According to the bill, Treasury Secretary Janet Yellen would be required to prioritise payments to veterans and the Pentagon. The secretary could not borrow additional money to accomplish this. Payments for items such as government travel or salaries of lawmakers would be made last.

Yellen, like many Treasury secretaries before she, said that government systems aren’t capable of executing an elaborate prioritization system and that it would be logistically impossible to adjust millions of federal payments each day. The bill’s opponents claim that freezing payments to government contractors, federal workers, retirees with government pensions, state, and local governments, and all other than Social Security and U.S. debt holder, would be economically disastrous.

Democrats argue that arguments that the bill wouldn’t be passed and wouldn’t work are minor compared to its main point, which is the message it sends the public.

“It’s admitting that a default is okay. This is completely ridiculous and dangerous,” stated Sen. Ben Cardin (D, MD). Chair of the Small Business Committee.

Cardin said, “If we don’t pay our bills on-time to anyone it’s a default.” The credit cost of the United States rises immediately. Our bond ratings change. It’s a terrible course.”

In debt-limit negotiations, Democrats’ doomsday forecasts play in their favor. The past history shows that every time the parties had to agree on a solution right up until the deadline, they reached a last-minute bipartisan agreement to avoid economic chaos as Wall Street investors became increasingly cautious.

“A responsible president would say that the United States will not default on its debt under any circumstances.” Biden won’t say that because he doesn’t want the markets to be scared by his threat of default,” stated Sen. Ted Cruz (R.Texas).

Cruz was an outsider for the past decade as his GOP co-workers helped Democrats raise the debt limit at last minute. This alienated the most fiscally conservative lawmakers from both chambers, who weren’t willing to make deals until they were satisfied.

When he was a first-term senator in 2013, the Texan demanded that Obamacare be defunded to raise the nation’s borrowing limit. This demand caused a 16-day government shut down that led to the country being taken over within one day of defaulting.

Cruz claims that the House Republicans’ bill to limit default’s effects would make sure Democrats don’t have to fear economic calamity in order to negotiate fiscal changes.

Cruz stated that Democrats oppose this compromise because they prefer to scaremonger rather than reach a fair compromise on debt and spending.

The Republicans’ strategy is all too familiar to lawmakers who were present 12 years ago, when the debt-limit dispute led to a downgrade in the U.S. credit rating. This was the first time in American History. Back then, Republicans also supported debt prioritization bills.

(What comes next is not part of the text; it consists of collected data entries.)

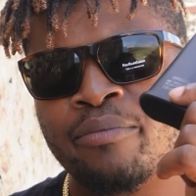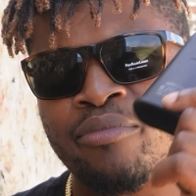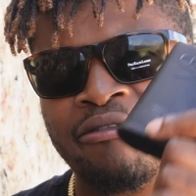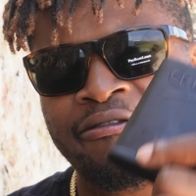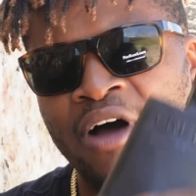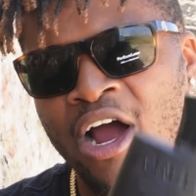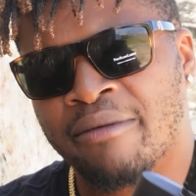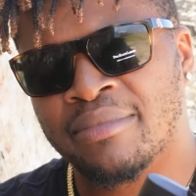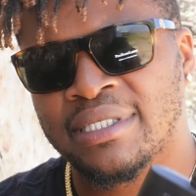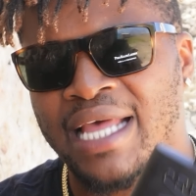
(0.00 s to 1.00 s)

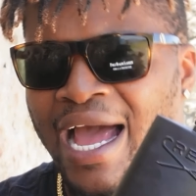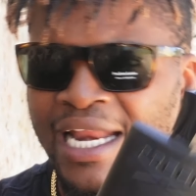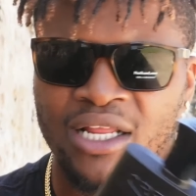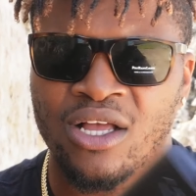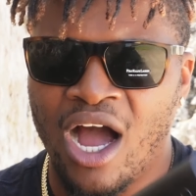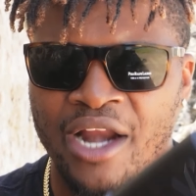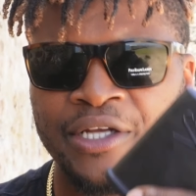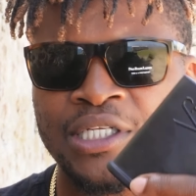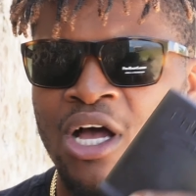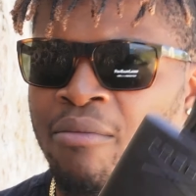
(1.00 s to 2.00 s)
performs and it
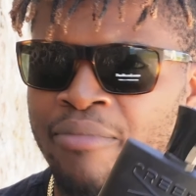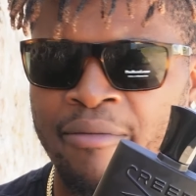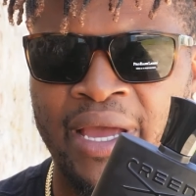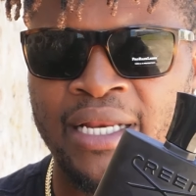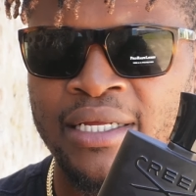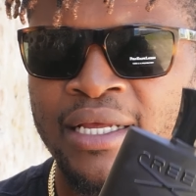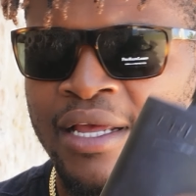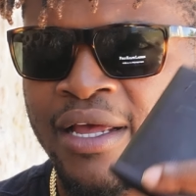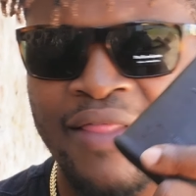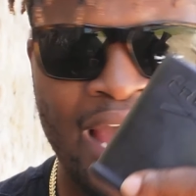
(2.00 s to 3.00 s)
garners compliment.
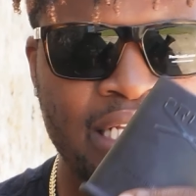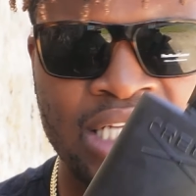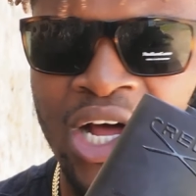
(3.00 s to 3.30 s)
That is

“What we are seeing is a rewind 2011 on steroids,” stated Sen. Chris Van Hollen (D.Md. He was then a House member. “They need to get off the edge, or they’ll ruin the American economy.

If revenue is lower than normal this tax season, the U.S. could exhaust its borrowing authority in three months. The Treasury Department will only be able to scrape by through the summer and possibly into fall with the cash-conservation strategies the government calls “extraordinary.”

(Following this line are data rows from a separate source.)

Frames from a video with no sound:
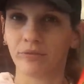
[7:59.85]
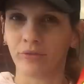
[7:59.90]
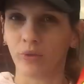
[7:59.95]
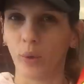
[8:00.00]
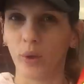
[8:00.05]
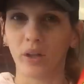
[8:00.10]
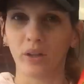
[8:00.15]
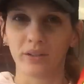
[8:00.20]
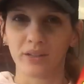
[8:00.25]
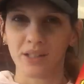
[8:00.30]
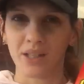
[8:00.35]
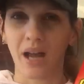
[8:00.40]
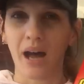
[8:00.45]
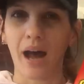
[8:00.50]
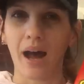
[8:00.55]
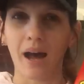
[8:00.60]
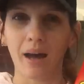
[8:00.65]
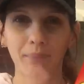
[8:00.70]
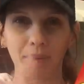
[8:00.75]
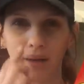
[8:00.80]
foil
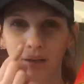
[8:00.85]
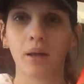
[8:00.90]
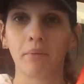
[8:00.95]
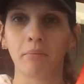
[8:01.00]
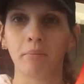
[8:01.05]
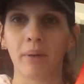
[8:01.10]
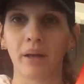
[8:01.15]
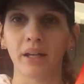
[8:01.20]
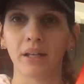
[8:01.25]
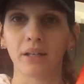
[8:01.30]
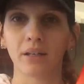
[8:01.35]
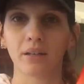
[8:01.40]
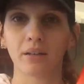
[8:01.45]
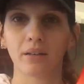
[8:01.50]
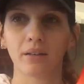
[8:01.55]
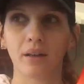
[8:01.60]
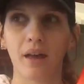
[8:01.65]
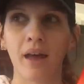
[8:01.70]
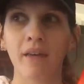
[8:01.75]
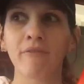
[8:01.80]
top, I don't, but
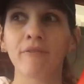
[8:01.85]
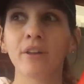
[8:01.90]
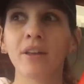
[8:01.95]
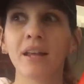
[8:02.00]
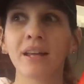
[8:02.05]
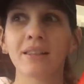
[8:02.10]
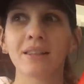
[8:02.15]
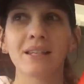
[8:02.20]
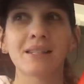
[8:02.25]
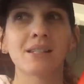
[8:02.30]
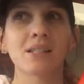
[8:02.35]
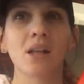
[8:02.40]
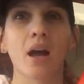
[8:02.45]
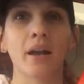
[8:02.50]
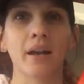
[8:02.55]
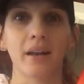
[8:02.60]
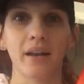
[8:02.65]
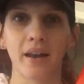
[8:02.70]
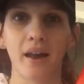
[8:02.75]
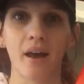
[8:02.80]
I feel like it's
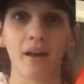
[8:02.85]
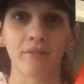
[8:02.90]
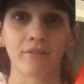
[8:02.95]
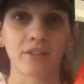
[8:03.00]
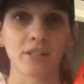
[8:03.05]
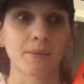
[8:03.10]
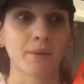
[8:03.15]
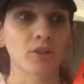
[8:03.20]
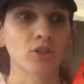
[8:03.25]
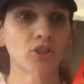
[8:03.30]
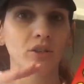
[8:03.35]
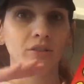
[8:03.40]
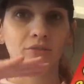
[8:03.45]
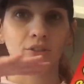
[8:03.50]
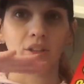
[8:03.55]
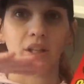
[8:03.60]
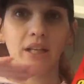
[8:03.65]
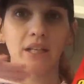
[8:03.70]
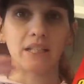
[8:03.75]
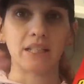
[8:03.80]
not enough, especially
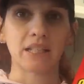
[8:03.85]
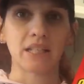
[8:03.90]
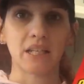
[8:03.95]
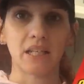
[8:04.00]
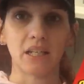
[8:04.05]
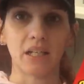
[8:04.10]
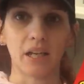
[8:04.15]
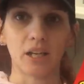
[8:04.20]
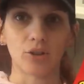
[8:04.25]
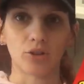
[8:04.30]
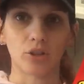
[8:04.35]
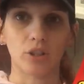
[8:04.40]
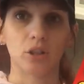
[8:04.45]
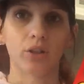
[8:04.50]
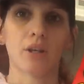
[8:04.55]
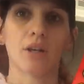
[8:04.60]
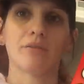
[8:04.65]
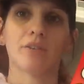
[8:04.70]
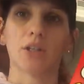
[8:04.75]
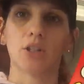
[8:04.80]
for like a teenager. You know,
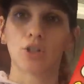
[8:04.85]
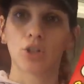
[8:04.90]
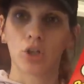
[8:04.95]
you have an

“Nobody knows how long these extraordinary measures will last. “What if it doesn’t last as long?” asked a Republican lawmaker. He spoke on condition of anonymity in order to avoid being linked with concerns about defaulting.

“I don’t believe we should be playing around with it.”


Olivia Beavers, Caitlin Emma and Caitlin Emerson contributed to this report.

More Stories

Stay informed by joining TruthRow

24/7 coverage from 1000+ journalists. Subscriber-exclusive events. Unmatched political and international news.